No matter how far along in life I'm getting, I always, ALWAYS seem to run across the same issues over and over again when it comes to dating or attempting to have a social life. It's beyond aggravating since it happens the exact same way every time.
"Oh, you're just so funny, we should definitely make plans to hang out sometime!"
"Yeah, I agree! How's your calendar looking for the next couple of weekends?"
"Oh... I didn't mean anytime soon..."
Not that I intend on reading more into any statement like that beyond what was said but at the same time, I mean, how obvious does it have to be for me to NOT pick up on what they're saying or doing? Especially when it's happened before. Whomever I'm attempting to get to spend some more time with isn't having second thoughts but they're looking to play out whatever hand they're currently holding. My intended already has at least one or two other guys on the hook and wants to see where things go with them before they re-direct their attention to me. So I'm getting put on the bench to wait my turn at bat.
Like I said, it's happened COUNTLESS times to me over the years. Sometimes with friends who I just wanted to hang out with some more but more often than not, it's a new girl I'm getting to know and I may have my suspicions as to what else they've got going on in their lives. You can glean a lot of information based on what people say and what they intentionally DON'T say. And it happened again just a few days ago, hence the reason why this topic is at the forefront of my thoughts at the moment. Girl I had "met" online about a year ago, as the pandemic was just getting underway. I honestly don't recall the exact method as to how she and I even started talking. Friend of a friend of a friend posted something and down the rabbit hole I went. Came across her profile, was interested and slowly started to get to know her. She seemed all for it and when I suggested we maybe meet up once the lockdowns were lifted (remember, last year when we were told it was just 2 weeks to flatten the curve), we might meet up for something. She was down for it and we went to getting to know one another better.
Then pretty abruptly she stopped replying to my messages and her almost daily posts came to a stop. Once every few days to maybe one a week. Out of concern, I went to look for her other social media pages and came across an interesting tidbit. She was suddenly in a relationship. But it wasn't me she was talking about. Well, fuck... Alright, that's the way the ball bounces and I bounced. She wasn't all that interested in getting to know me any longer since she had a new fella in her life. Have at it. And so it went for the rest of the summer into the fall when she would pop up liking some of my posts or a random, stray comment on something and she was gone again.
Then a couple of weeks ago, she became VERY active once again commenting and liking my posts. Did something change in her life to where I suddenly became more interesting to her again? Well, the door's open so let's see where it goes.
It's like we went right back to where we were a year ago, this time she was the one suggesting we could meet up, hang out and do stuff now that the world is starting to reopen. O.k... go on...
She was asking all the right questions, she seemed really into me again and I thought maybe the dude she had been seeing messed up? Maybe she messed up? Either way, she seemed back to being single and ready to mingle. So I shot my shot.

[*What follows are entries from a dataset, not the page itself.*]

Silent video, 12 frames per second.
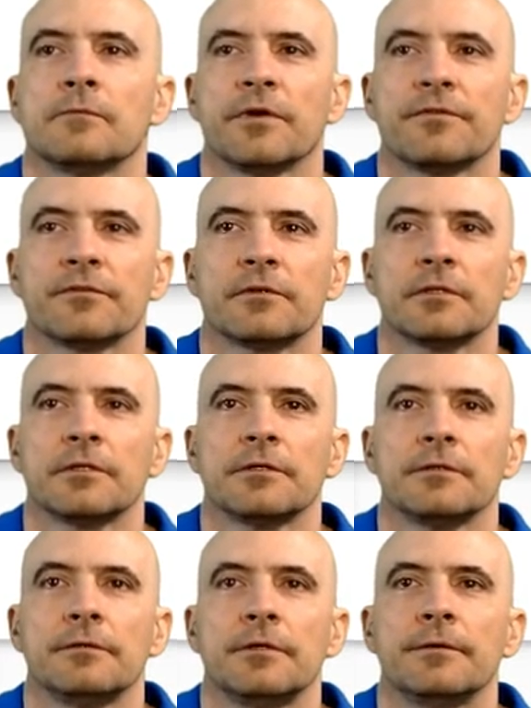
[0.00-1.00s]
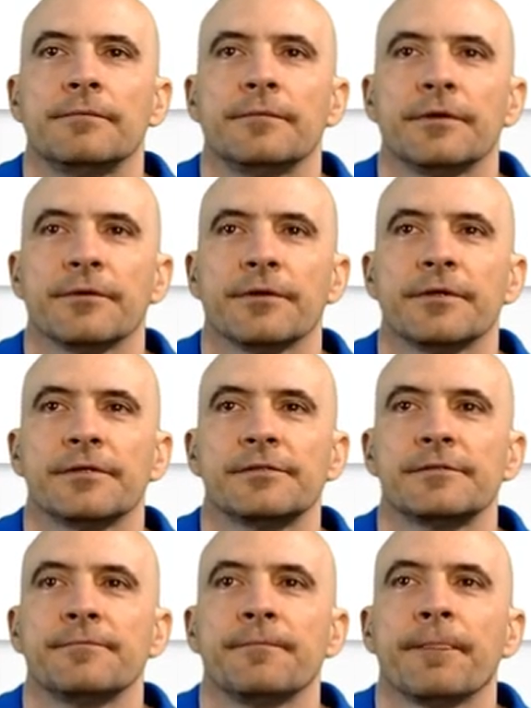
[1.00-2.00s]
Wait for it to load. Here it
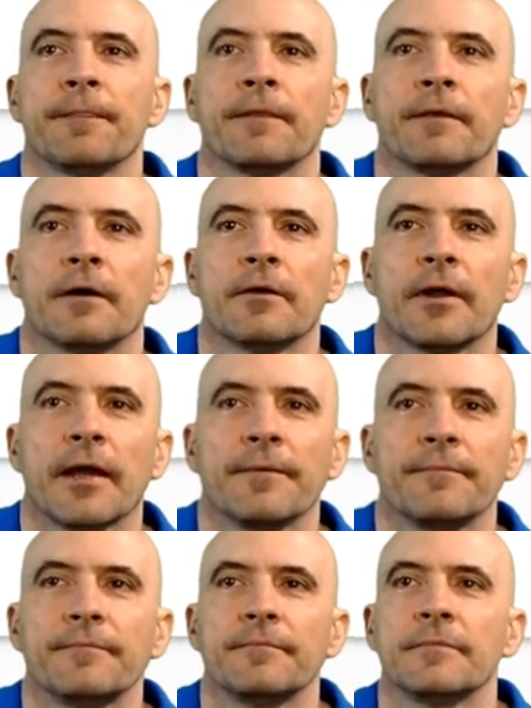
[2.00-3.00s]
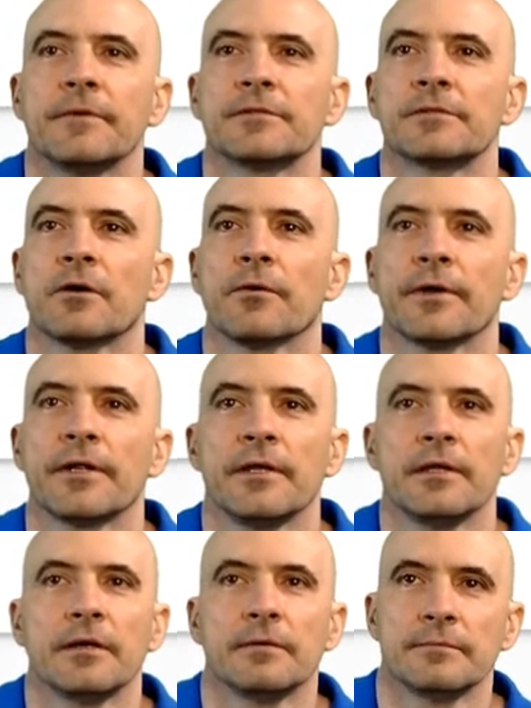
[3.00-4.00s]
is. Alright, it's
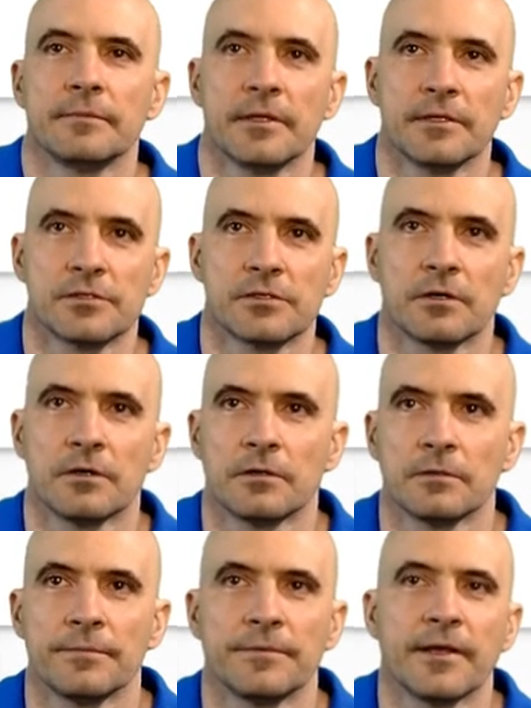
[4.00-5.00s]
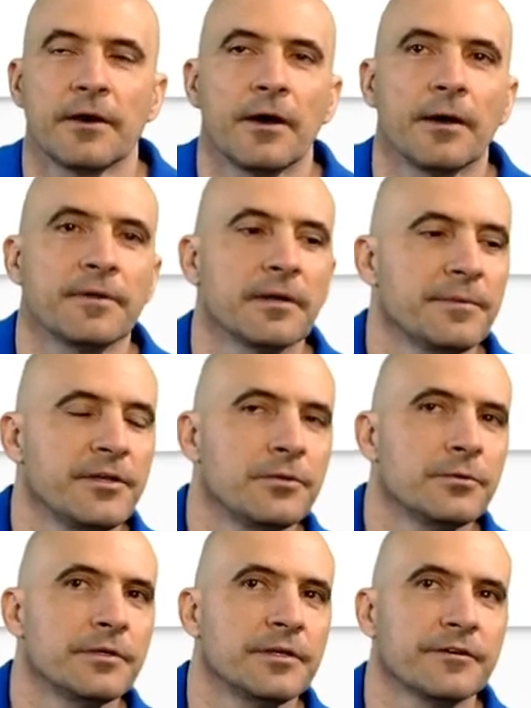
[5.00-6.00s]
already installed. Now I'm going to be
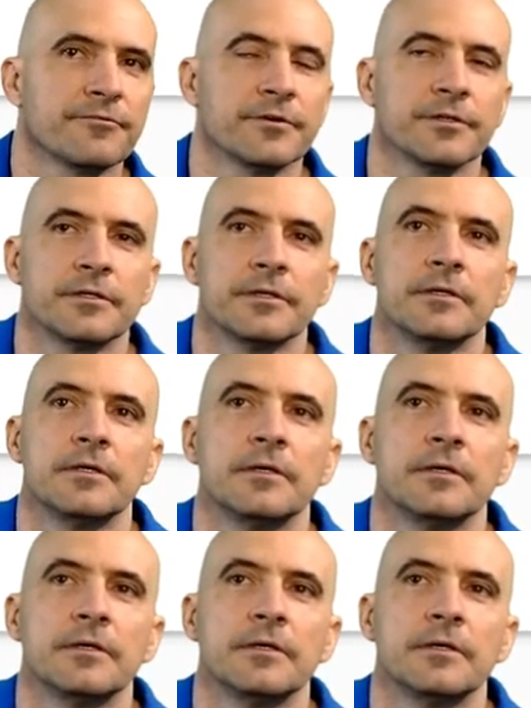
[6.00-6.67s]
doing different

"Hey, remember last year we were talking about us getting to hang out, spend time with one another?"
"Yeah, of course."
"Well, your schedule seems pretty busy but is it fair to say you're going to be available Sundays? Maybe we can start figuring out what we could do together finally?"
"Oh... I'm still dealing with work so I can't say anything for sure until after the 16th. (2 weeks from now)."
"Alright, fair enough, so I don't want to have you wander off again so can I get your number, text you, maybe even give you a call sometime so we can figure out when we can meet up?"
"Can we just keep it to here on social media for now?"
Nah, you're not willing to invest even a little of your time to getting something started, I'm not going to sit around on the bench once again waiting for my turn at bat. Kick rocks. And the same pretty much holds up for even people I consider friends. If I make an offer to hang out, do something, anything, nothing and I get a vague, "maybe sometime down the line." You've pretty much guaranteed that I will NEVER ask that question again. No matter how much I may have wanted to spend time with you, if you can't even commit to anything beyond a generic, "we'll see," there isn't going to be a follow up.
And if you, as a friend, are reading this thinking I might be talking about you too? Maybe I am.